(Stored data)
# # # #

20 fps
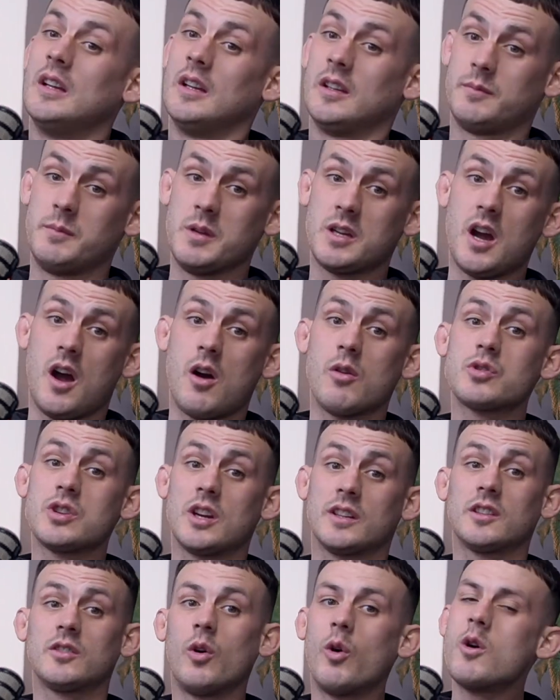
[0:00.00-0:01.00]
My coach at the
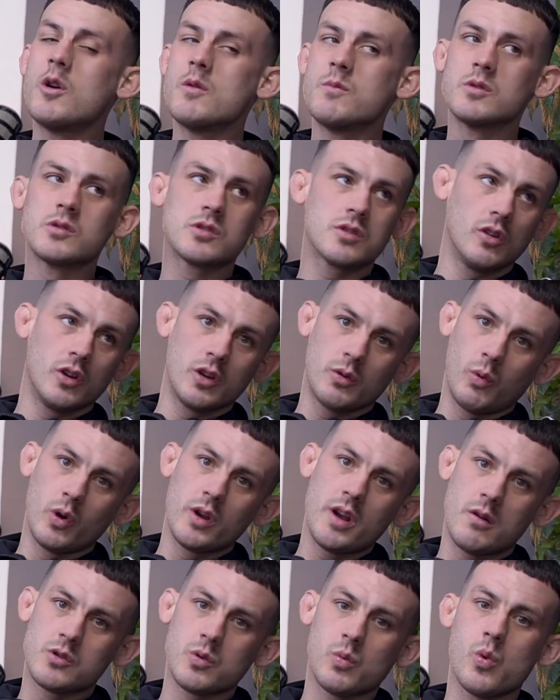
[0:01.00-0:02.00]
time was like, why
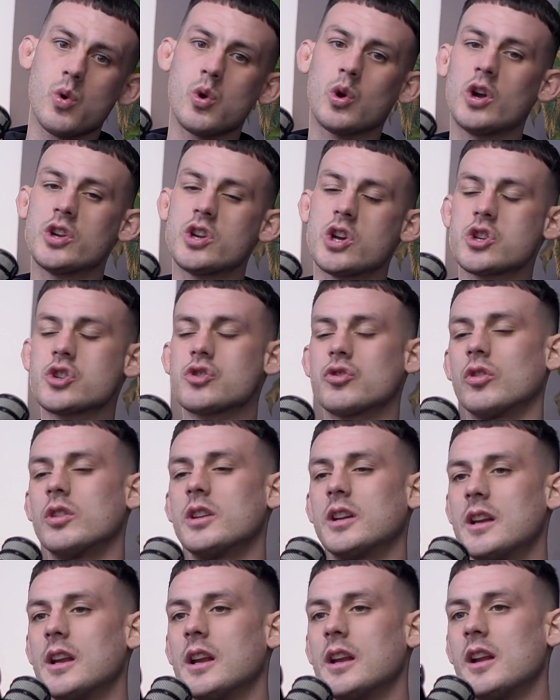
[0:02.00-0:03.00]
don't you work on your
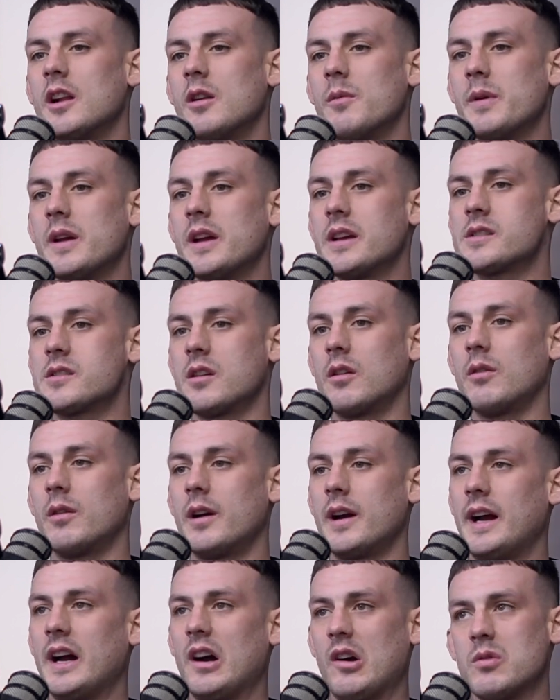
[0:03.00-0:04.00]
striking a little bit? So
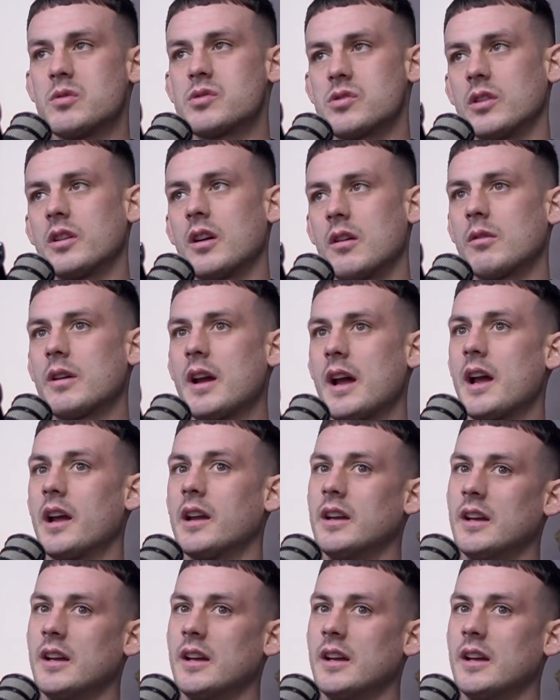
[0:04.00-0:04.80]
I was like, okay.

# # # #

DIRECTIONS FOR THIS TASK:
Your copy should hold all the data word for word. It should hold no pictures.

EXERCISE RESPONSE:
20 fps
[0:00.00-0:01.00]
My coach at the
[0:01.00-0:02.00]
time was like, why
[0:02.00-0:03.00]
don't you work on your
[0:03.00-0:04.00]
striking a little bit? So
[0:04.00-0:04.80]
I was like, okay.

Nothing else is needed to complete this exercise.